In just 48 hours following its announcement, the singer’s Pink Cloud generated $2.3 million in media impact value — nearly half the MIV that R.E.M. generated across the month of July, according to data from Launchmetrics. Millie Bobby Brown’s Wildly Me fragrance meanwhile generated $1.2 million in MIV in its first 48 hours, compared to the $7.2 million MIV her Florence By Mills brand generated throughout all of July.

In the skin care realm, consumers have also been turning towards reputable voices like dermatologists and cosmetics chemists, notes Bommelaer. Sheer name recognition can’t compete with those credentials, but with fragrance, celebrities can lean on a well-defined aesthetic that fans have already bought into.

Billie Eilish’s ability to translate her distinct style into fragrance led her namesake perfume to sell out within hours of its release, with the singer releasing a second perfume with Parlux in November 2022 and a third this fall.

“I know exactly what that’s going to smell like before I even smell it,” said Nagler of Eilish’s scent. “And that’s something that I trust them on because it’s not science-based. [Fragrance] is about lifestyle-based spending.”

A Taste for the Finer Things

When Beyoncé released her first fragrance, Heat in 2010, in partnership with Coty, the perfume was available for $39 at retailers like Macy’s. This November, the singer will return to fragrance but with a $160 bottle available exclusively through pre-order on her website (Renaissance concertgoers have already been treated to testers of the fragrance at recent shows).

“Beyoncé is the most important female artist right now. In order to launch a fragrance that has a really interesting story, at a higher price point, now is the moment,” said Nagler. “Her fan base has aged and has more disposable income.”

With interest in the high-end fragrance category only growing, celebrities are wise to aim their sights on pricier perfumes, says Luc-Henry Rousselle, managing director at investment bank DC Advisory.

This is in line with broader beauty trends. In June, luxury conglomerate Kering snapped up niche perfumer Creed in a €3.5 billion deal as part of its expansion into beauty, while private equity firm Advent International acquired a majority stake in the parent company of niche fragrance lines Parfums de Marly and Initio Parfums Privés. And giving Beyoncé and Sivan a viable case study for a $100-plus celebrity perfume, Rihanna’s $140 Fenty Eau de Parfum sold out upon its initial launch in 2021.

“What we’re going to see is more focus on quality and execution, and I think seeing these higher price points will allow for that,” said Rousselle.

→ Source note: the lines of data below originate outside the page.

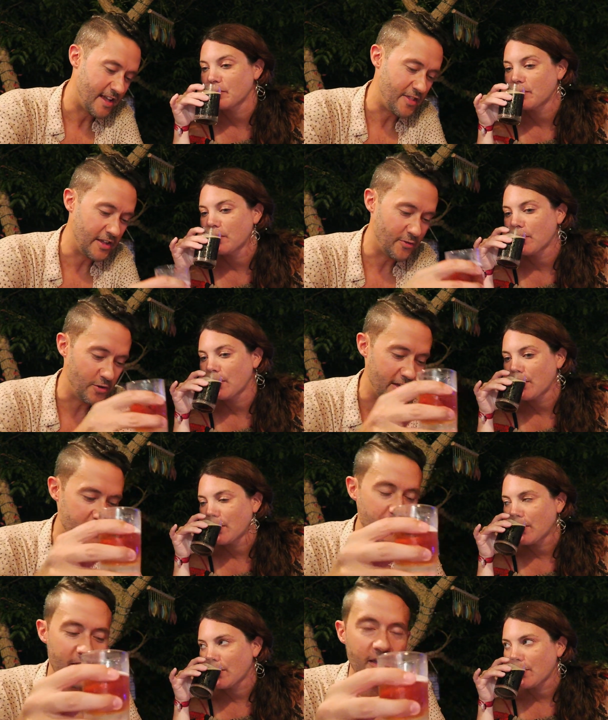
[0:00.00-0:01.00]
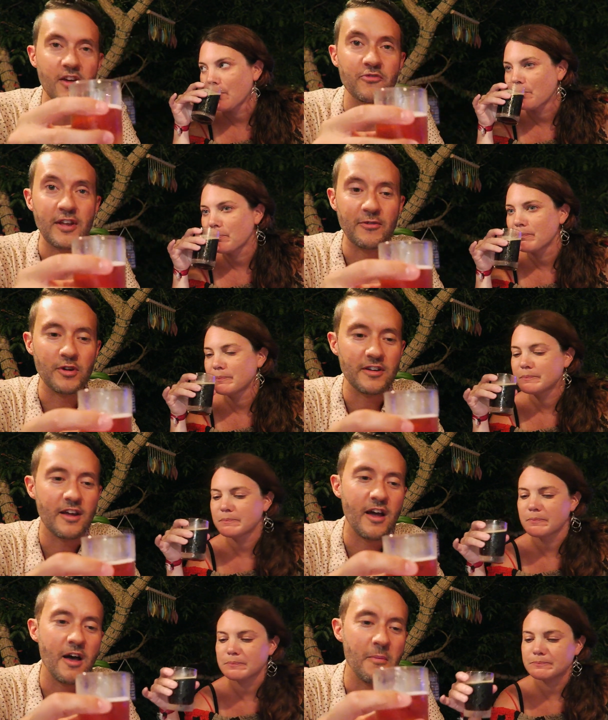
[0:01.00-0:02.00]
Speaker 1: I think if we had to pick a favorite.
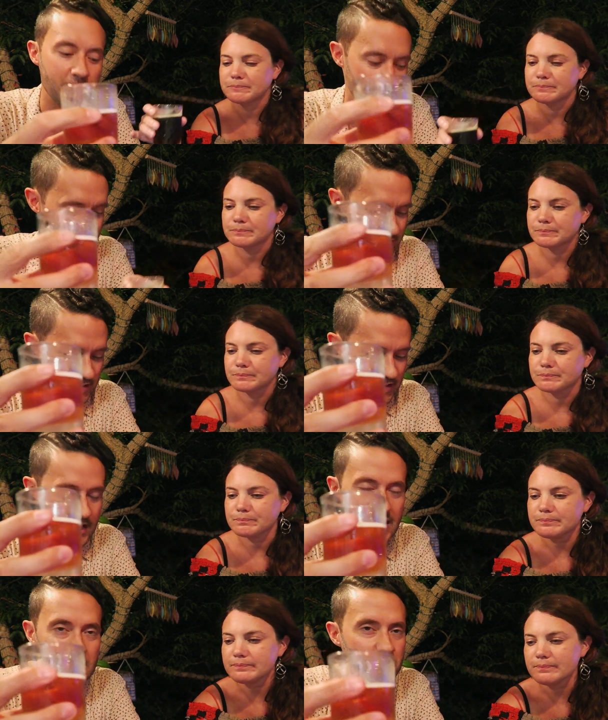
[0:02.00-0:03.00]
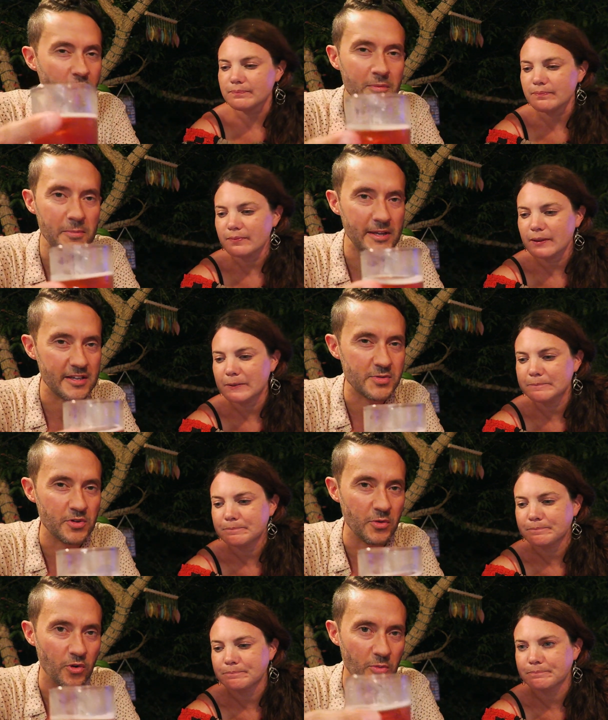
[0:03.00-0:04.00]
Um, and it's probably because
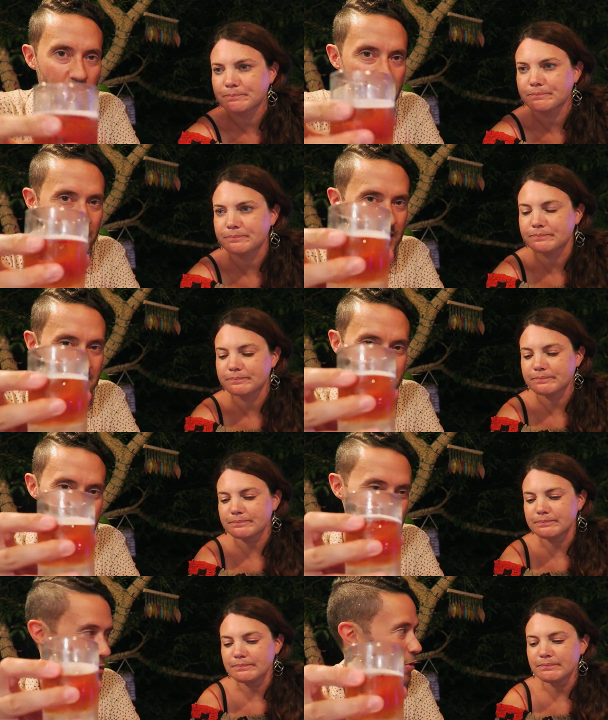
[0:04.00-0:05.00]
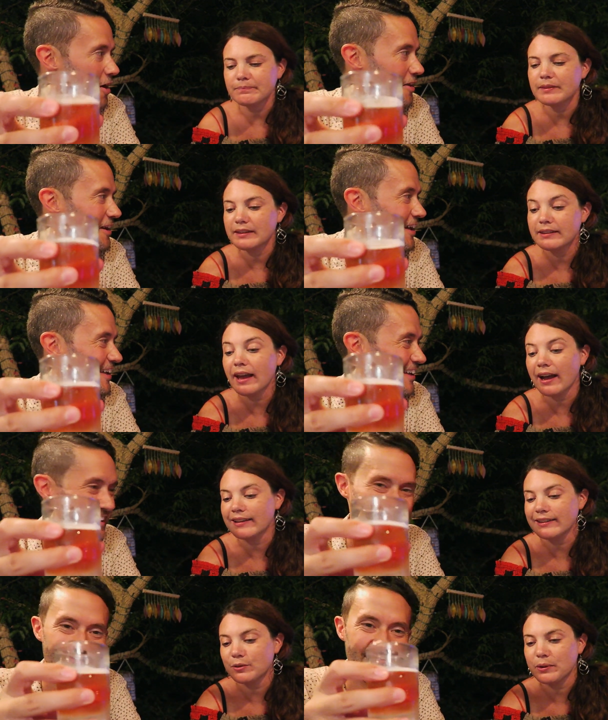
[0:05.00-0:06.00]
we're in the warm weather, it's this iguana.
Speaker 2: Yeah,
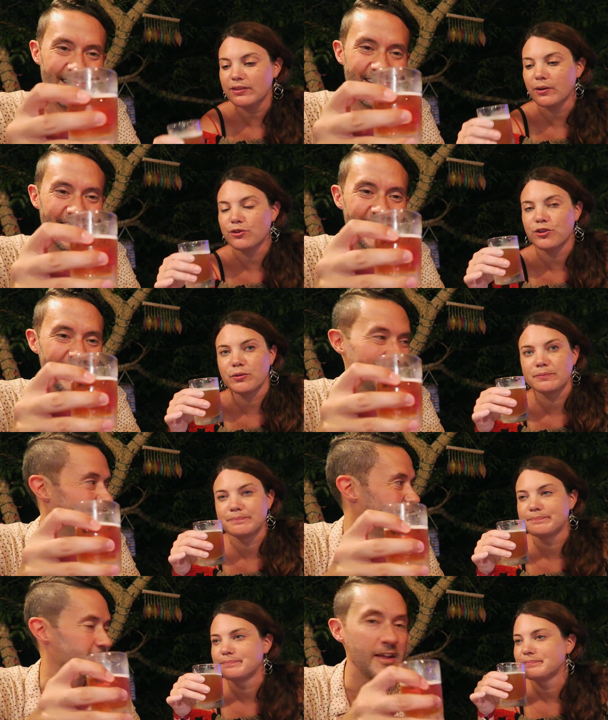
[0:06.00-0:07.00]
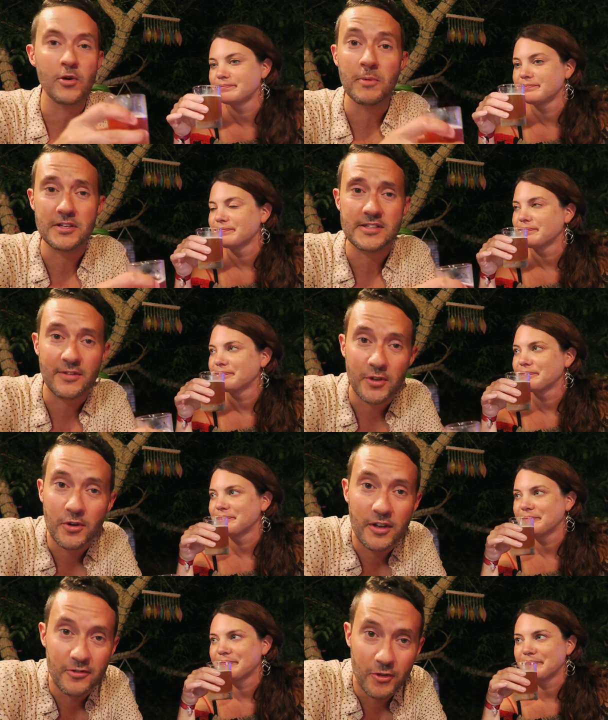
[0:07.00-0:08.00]
I like the wheat though too.
Speaker 1: So now we might just have
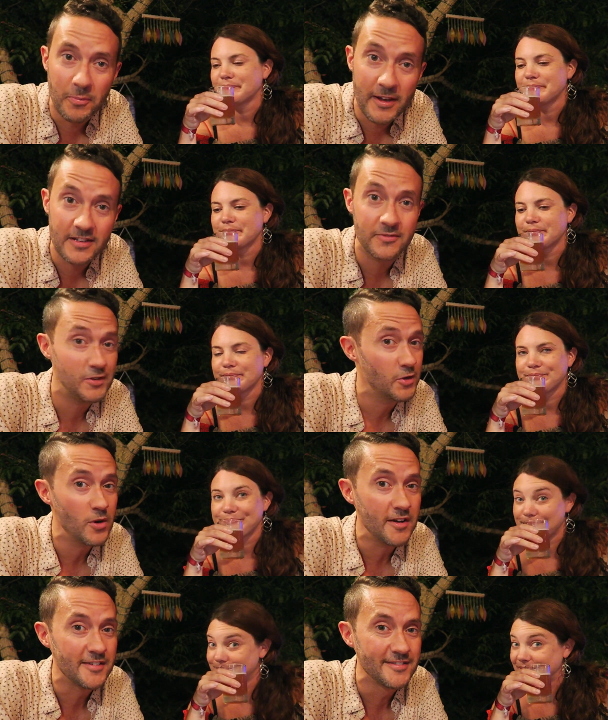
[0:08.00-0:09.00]
to go get a full pint of the iguana.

That doesn’t mean mass-market celebrity fragrance lines are going away. Hilton and Britney Spears have been steadily releasing mass fragrances since the early 2000s, and Sabrina Carpenter, currently opening for Taylor Swift’s Eras Tour, released her second fragrance this summer, which retails for $29.98 at Walmart.

And speaking of Swift, according to data analytics firm Spate, monthly average searches for the musician’s perfumes are up more than 31 percent year-over-year — she hasn’t released a fragrance since 2014, but exorbitant ticket prices have made the Eras Tour inaccessible to many fans.

“In inflationary times, that might be your only way to get closer to someone you admire,” said Bommelaer. “You’re not going to go to the concert, but you’re gonna get the fragrance, and you’re going to feel good about it.”

Beyond a Name

While Grande and Eilish have stuck to more consumer-friendly prices and marketing for the fragrances named for them, newer entrants like Sivan and Styles are using fragrance to build brands that rely on more than just celebrity recognition.

Michelle Pfeiffer’s Henry Rose perfume line, launched in 2019, bet that “clean” fragrance values will have more longevity than just her fame. Earlier this year, the line received an undisclosed amount of Series A funding from Sandbridge Capital.

“That’s the goal, to kind of kick start it by leveraging the star power and over time, get to a point where the celebrity is less and less important to the success of the brand,” said Rousselle.

Editor’s Note: This story was updated on Oct. 10 to note the launch date of Billie Eilish’s second fragrance.